Hinsdale Humane Society recently announced the launch of an “Animal Advocate Academy” program designed to promote greater youth involvement in their work as a pet rescue center.
The three different classes — Books Barks Meow, Compassionate Kids Corps and Animal Advocates Club — aren’t brand new, but the expanded lineup is part of a new membership program that will offer classes for kids and adolescents four days a week beginning in early September.
For Kelsie Weisenberger, human education program manager at the Hinsdale Humane Society, one of the goals when working with children ages 4-14 is early intervention.
“If we teach children about animal welfare from an early age, we will see better pet owners,” Weisenberger said. “If we teach them how to properly care for animals and talk about controversial issues like declawing or bands on pit bull breeds, the generations will change as they get older and hopefully as a result. [we’ll see] fewer animals end up in shelters.”
The animal protection organization has seen an increase in the number of returned pets in recent months, something they had expected but hoped would not materialize.
“A lot of people were adopting during the pandemic when they had all this time for their animals and they had puppies and kittens — and when people went back to work and back into their normal routines, they didn’t have time for those animals anymore,” Weisenberger said, adding that the shelter at 21 Salt Creek Lane in Hinsdale is “very busy.”
Aside from their rescue and rehabilitation capabilities, due to a lack of adopter education, there are animal shelters that are not equipped enough to handle the rigors of caring for a pet.

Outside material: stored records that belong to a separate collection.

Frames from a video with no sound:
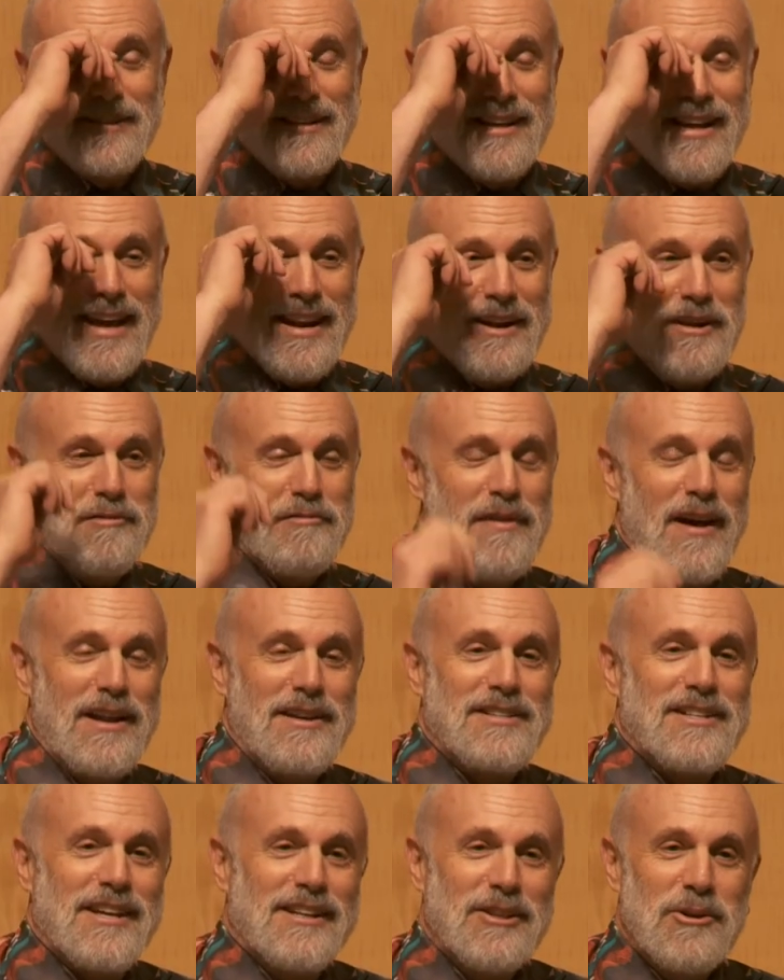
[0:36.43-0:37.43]
at an
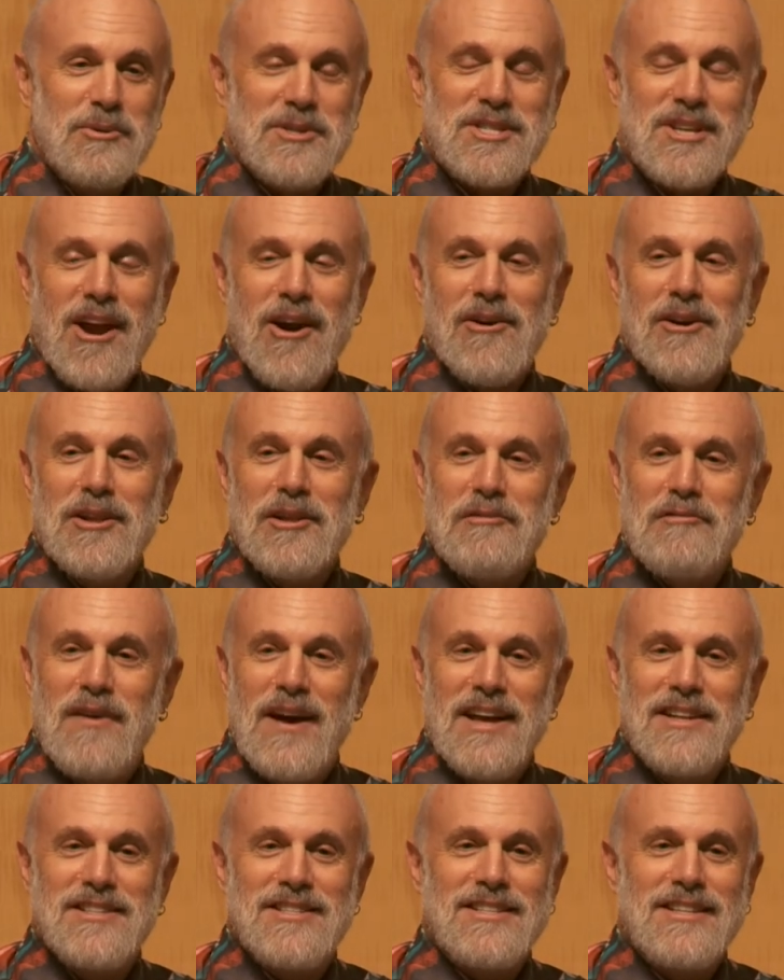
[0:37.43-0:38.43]
event, a Lewis Carroll
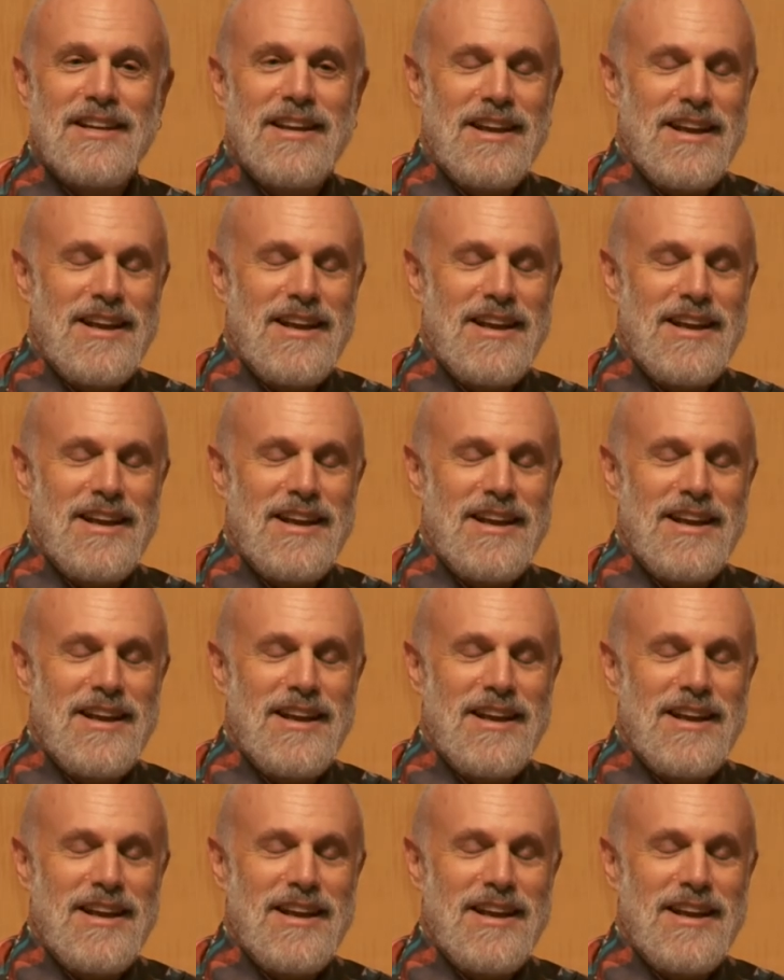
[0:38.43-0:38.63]
event.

The overall lack of education that Weisenberger has seen is a driving force behind the after-school programs offered at the center.

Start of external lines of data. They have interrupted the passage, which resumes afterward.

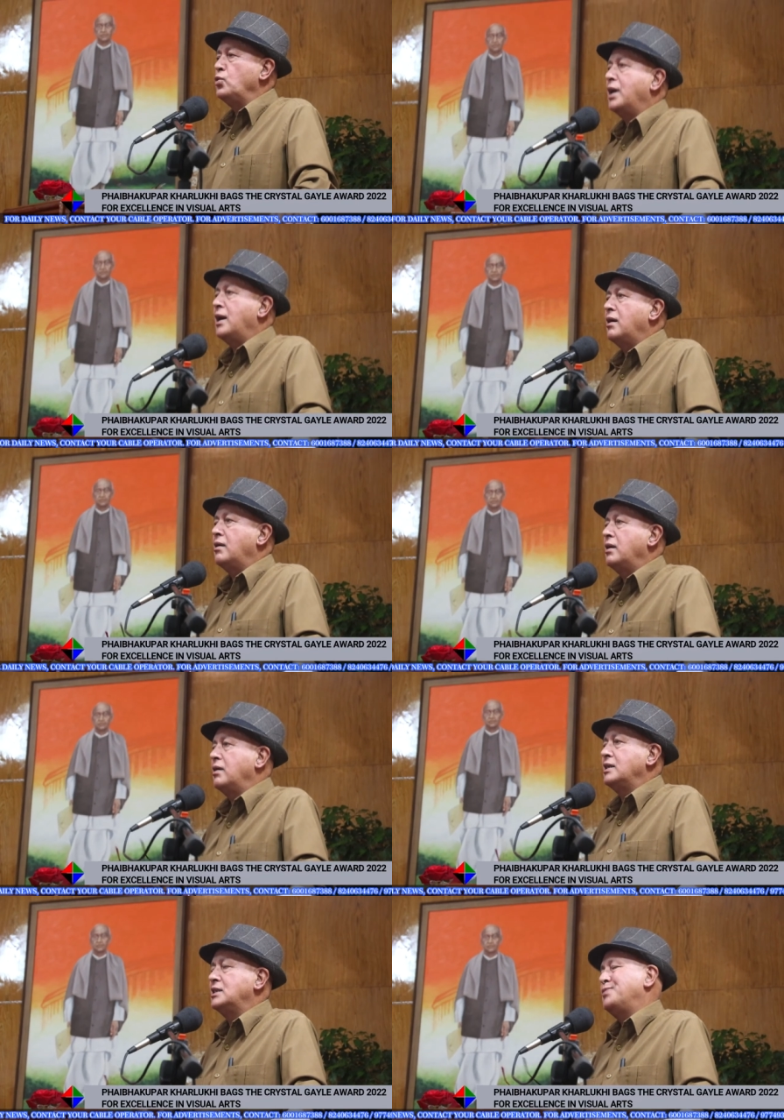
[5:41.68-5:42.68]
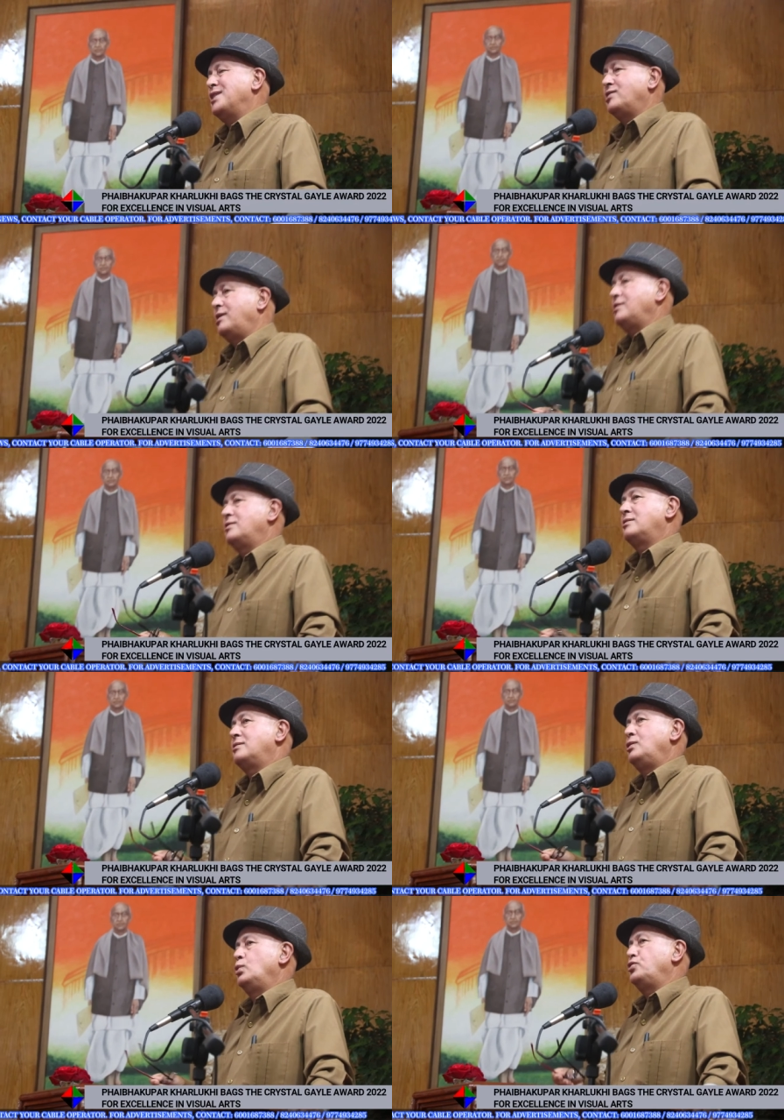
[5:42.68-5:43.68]
you are especially
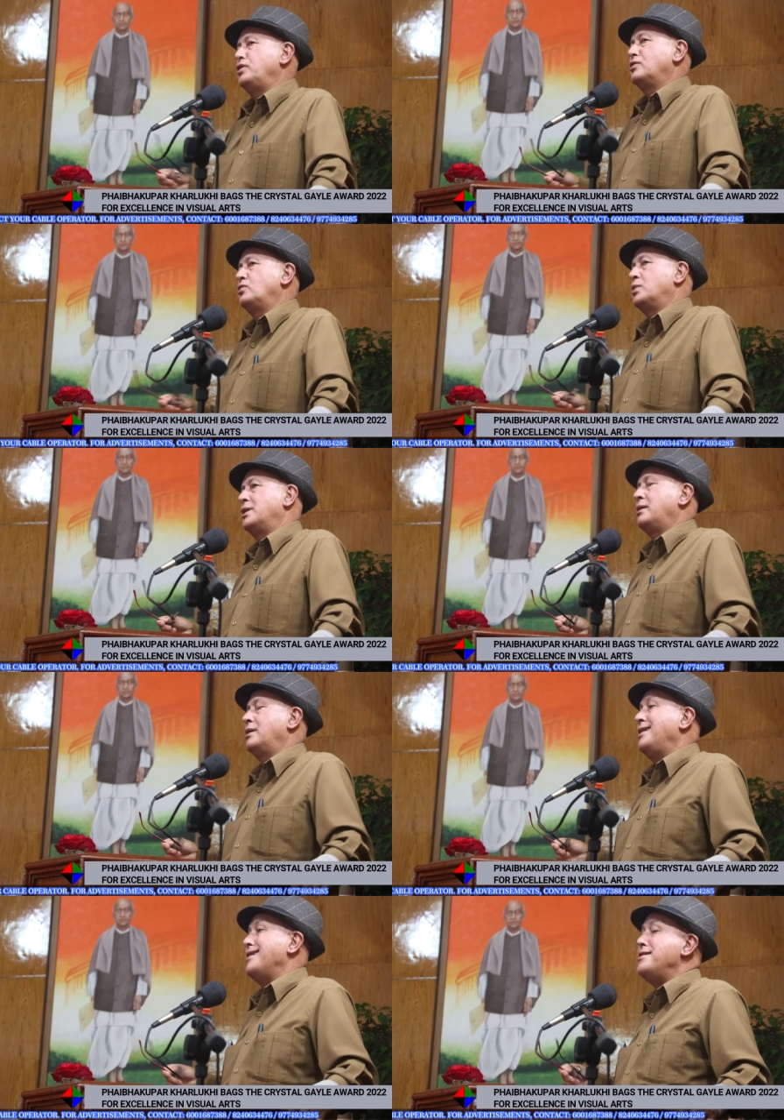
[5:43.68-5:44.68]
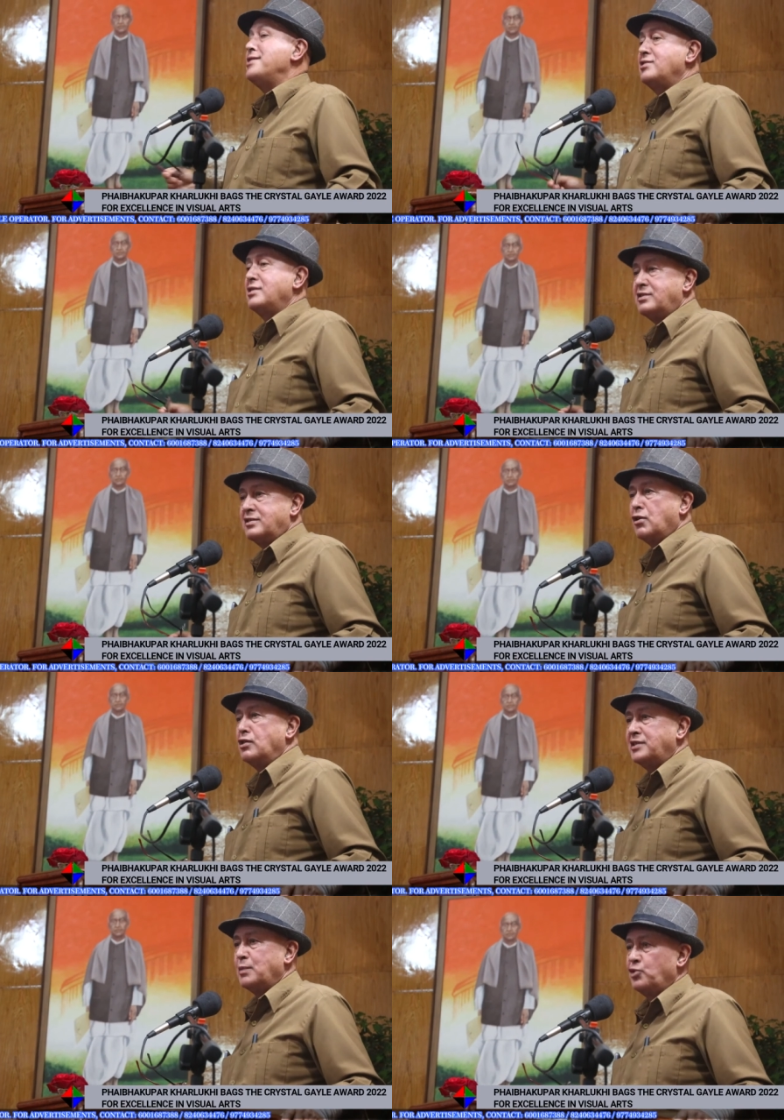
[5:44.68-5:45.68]
using this word indigenous
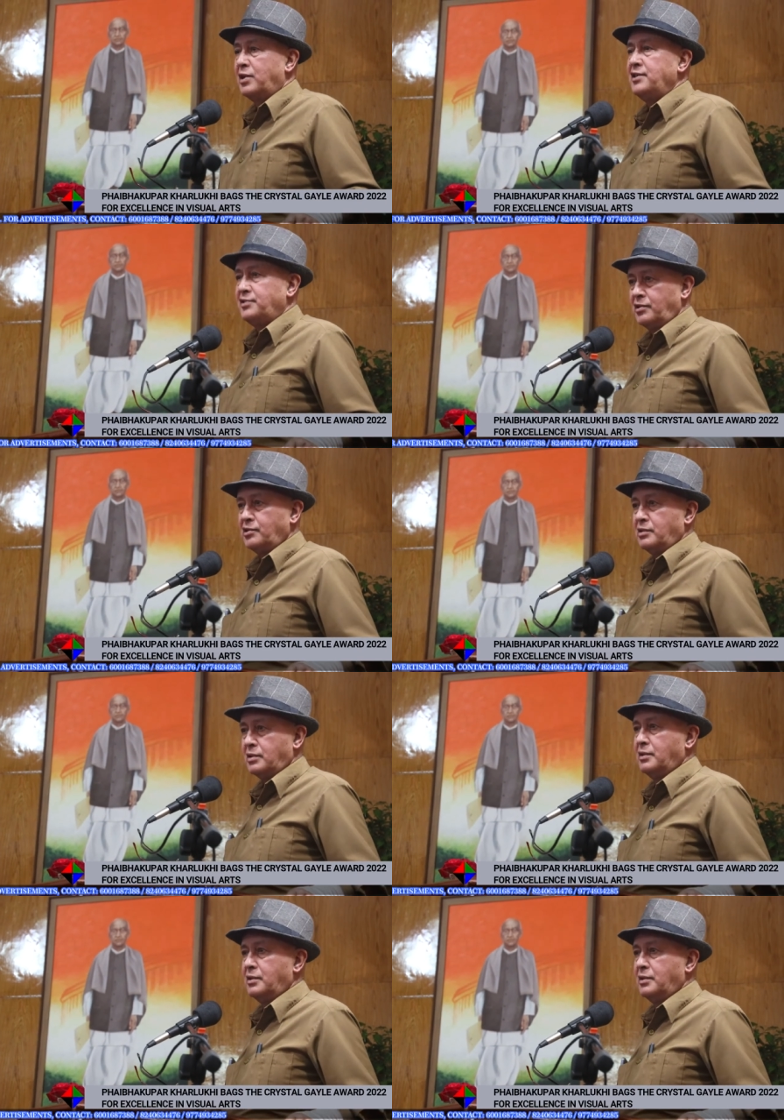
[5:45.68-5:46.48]
conceptualization,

“Books Barks Meow” is aimed at young readers to sit and read to dogs or cats to improve reading skills and enrich the animals. Compassionate Kids Corps focuses on animal welfare, rescue procedures and the responsibility to provide adequate care. Kids attending the class will also help keep the facility clean for the adoptable animals. The third program, Animal Advocates Club, tailored for 11-14 year olds, explores animal handling and discusses careers available to animal lovers.

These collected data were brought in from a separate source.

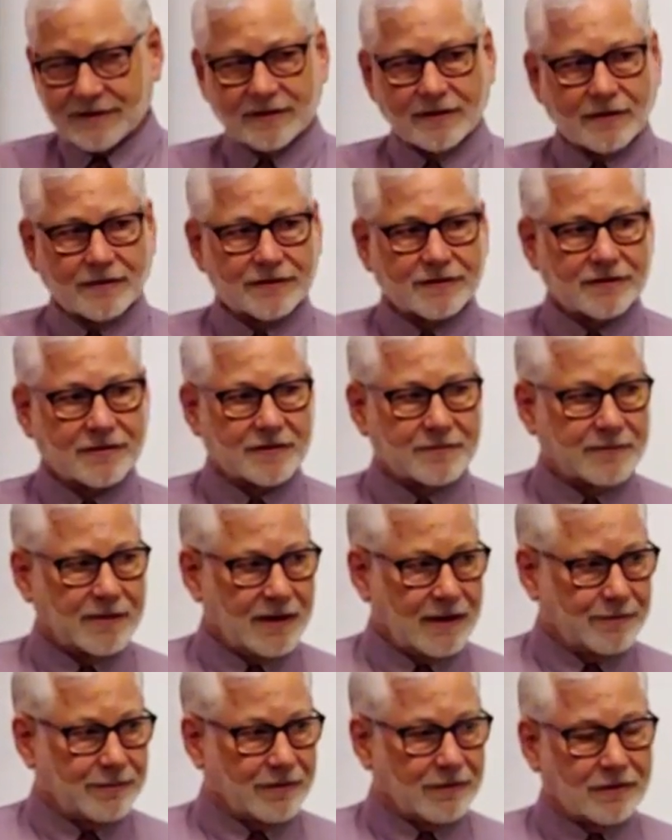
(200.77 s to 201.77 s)
Those are the
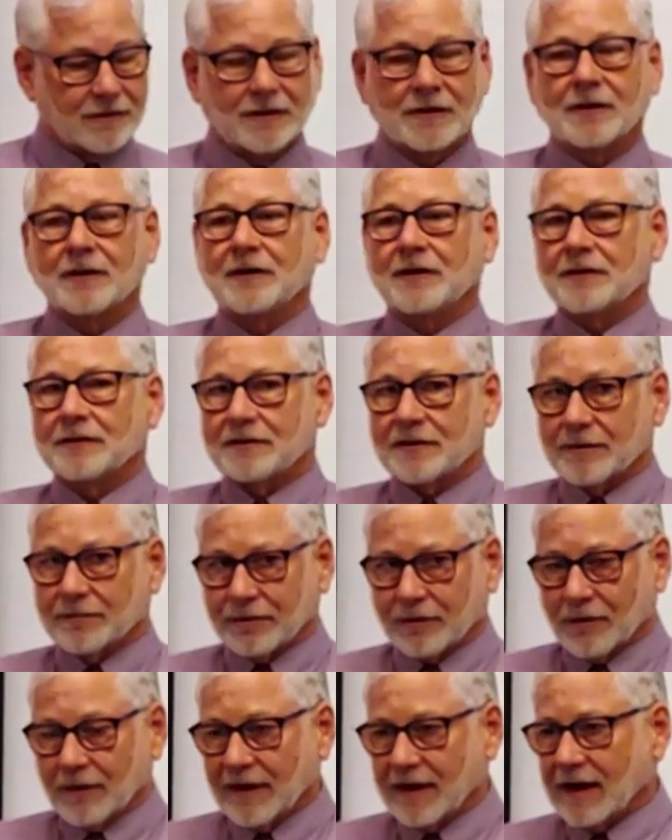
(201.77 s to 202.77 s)
people
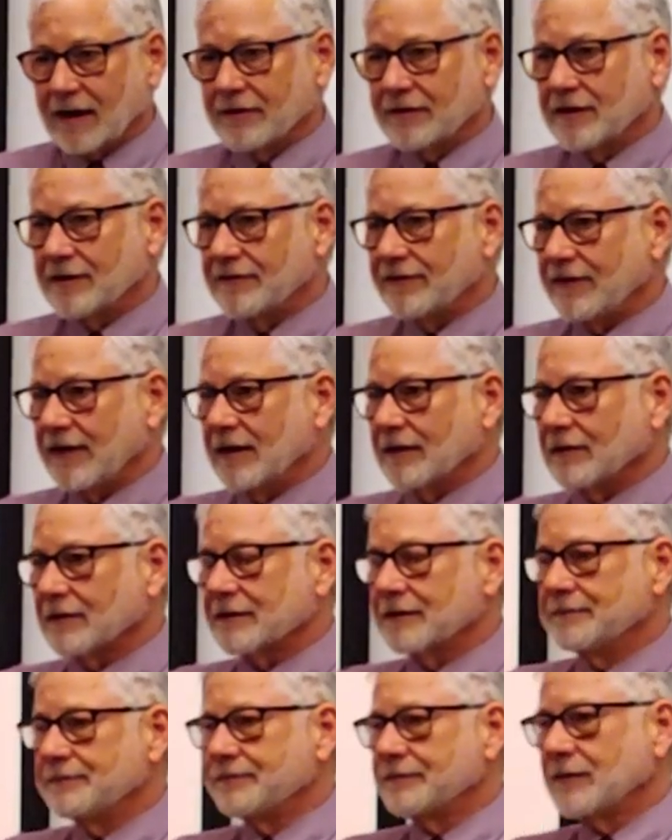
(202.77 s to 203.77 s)
deployed out in the field.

Weisenberger said she tries to include what she calls “animal time” in each of the courses so that children can have hands-on experience, “whether it’s a cat or dog, hamster, guinea pig or rabbit — sometimes it will be an animal.” for adoption or a certified therapy dog.”
The annual membership to the Animal Advocate Academy is $50 per child and $10 for each additional child from the same household. Classes are usually held between 4 and 7pm and children have the option of attending all four classes each week, or dropping in on one or two.
It’s a long game, but Weisenberger said she’s hopeful that kids will share what they’ve learned with those around them, especially those with pets, and help keep animals out of shelters.
“Even though they won’t be pet owners for another 10 years or so, the hope is that maybe they will learn something that applies to their pet at home and that they can share what they’ve learned with the adults in their lives. The goal is for these little children to become ambassadors and animal advocates,” she said. “And maybe we’ll see less returns? That’s my hope.”